Task prompt
Reprint all records below exactly. No images.

Supplied material

[Start of Attachment]

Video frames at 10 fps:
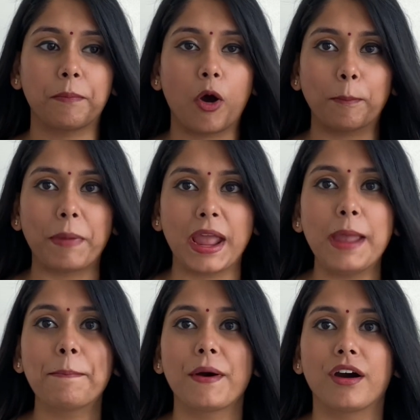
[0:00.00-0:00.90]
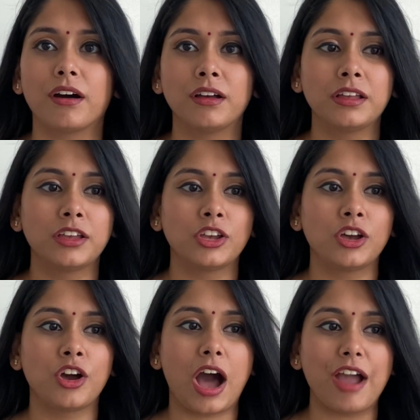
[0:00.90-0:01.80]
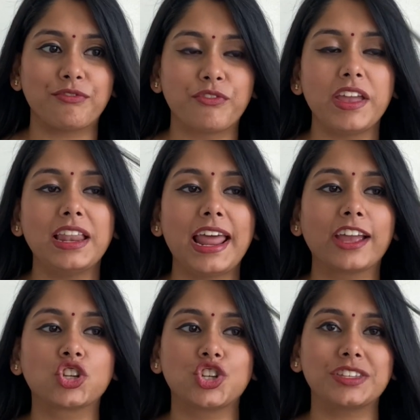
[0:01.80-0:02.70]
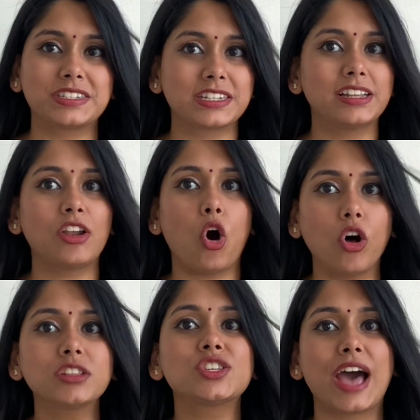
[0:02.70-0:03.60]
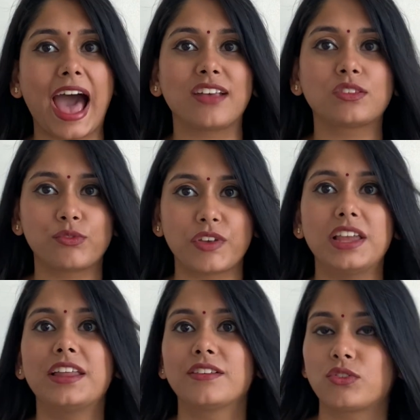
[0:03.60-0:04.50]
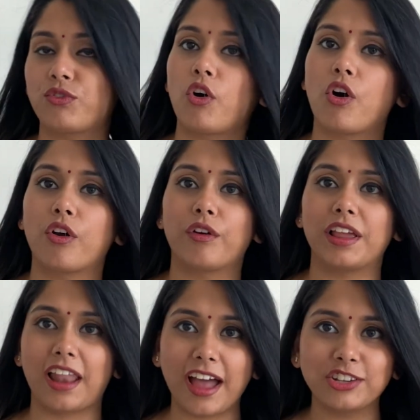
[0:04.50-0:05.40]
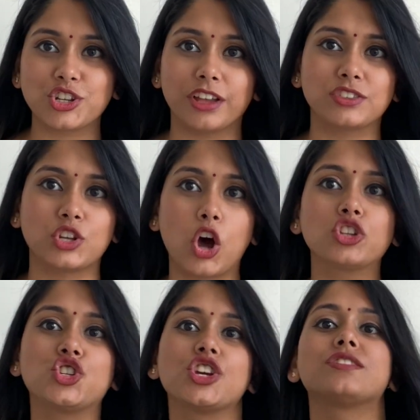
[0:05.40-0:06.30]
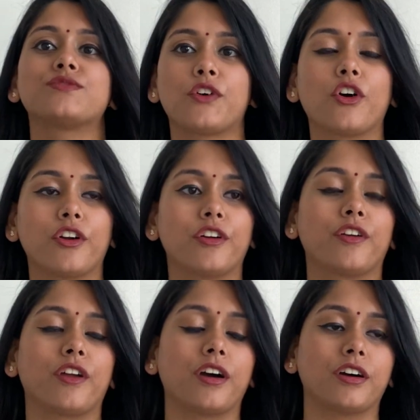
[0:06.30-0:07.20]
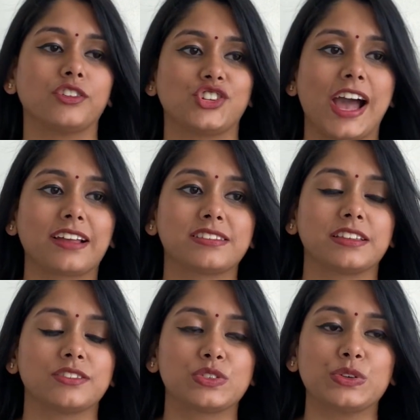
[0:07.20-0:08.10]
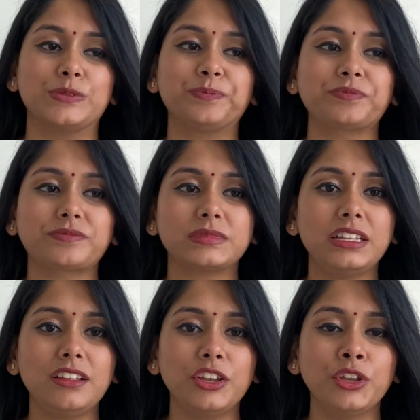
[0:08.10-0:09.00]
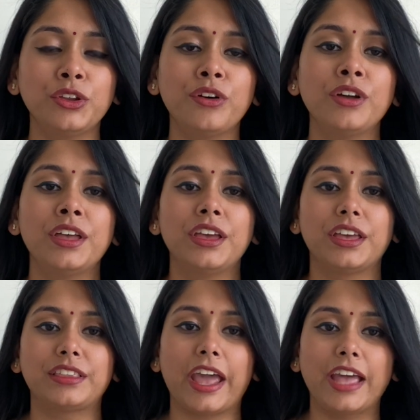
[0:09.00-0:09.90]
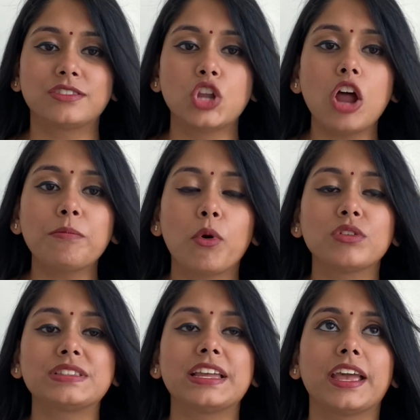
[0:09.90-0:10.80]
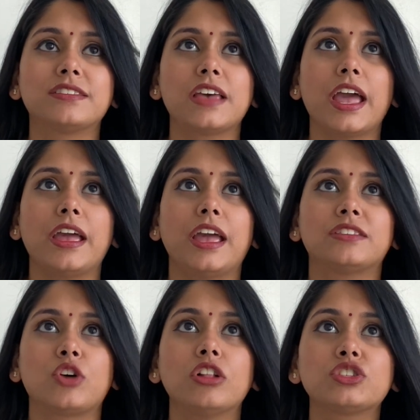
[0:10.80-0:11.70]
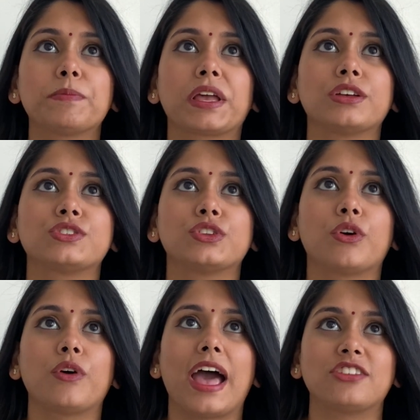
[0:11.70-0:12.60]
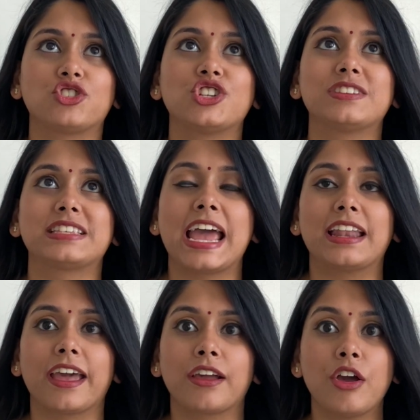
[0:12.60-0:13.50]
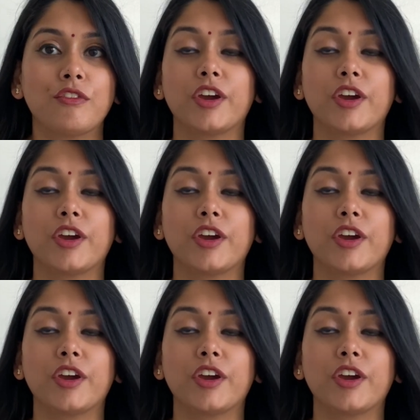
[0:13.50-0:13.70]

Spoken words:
on paper, I feel like she still also has feelings for Elijah. It's not just for Jackson. So, you know, it's not mostly, it's also because, you know, as she said, like, for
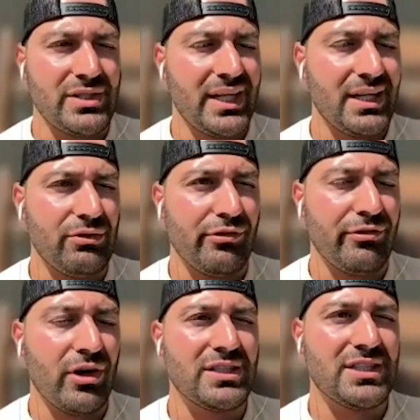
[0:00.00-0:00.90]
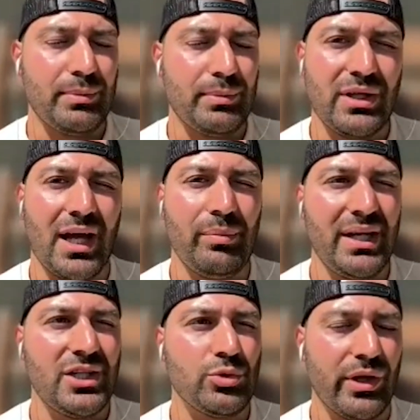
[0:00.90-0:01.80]
They can revert type 2
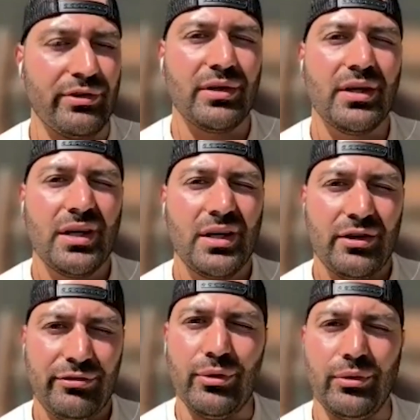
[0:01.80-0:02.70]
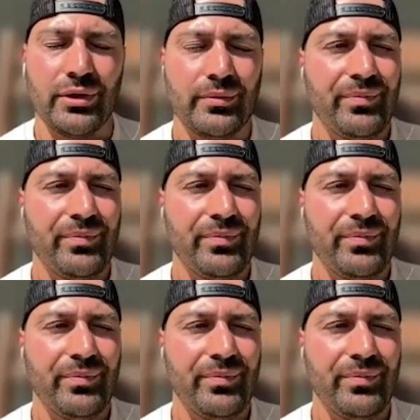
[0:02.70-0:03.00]
diabetes with food.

[End of Attachment]

Task answer
Video frames at 10 fps:
[0:00.00-0:00.90]
[0:00.90-0:01.80]
[0:01.80-0:02.70]
[0:02.70-0:03.60]
[0:03.60-0:04.50]
[0:04.50-0:05.40]
[0:05.40-0:06.30]
[0:06.30-0:07.20]
[0:07.20-0:08.10]
[0:08.10-0:09.00]
[0:09.00-0:09.90]
[0:09.90-0:10.80]
[0:10.80-0:11.70]
[0:11.70-0:12.60]
[0:12.60-0:13.50]
[0:13.50-0:13.70]

Spoken words:
on paper, I feel like she still also has feelings for Elijah. It's not just for Jackson. So, you know, it's not mostly, it's also because, you know, as she said, like, for
[0:00.00-0:00.90]
[0:00.90-0:01.80]
They can revert type 2
[0:01.80-0:02.70]
[0:02.70-0:03.00]
diabetes with food.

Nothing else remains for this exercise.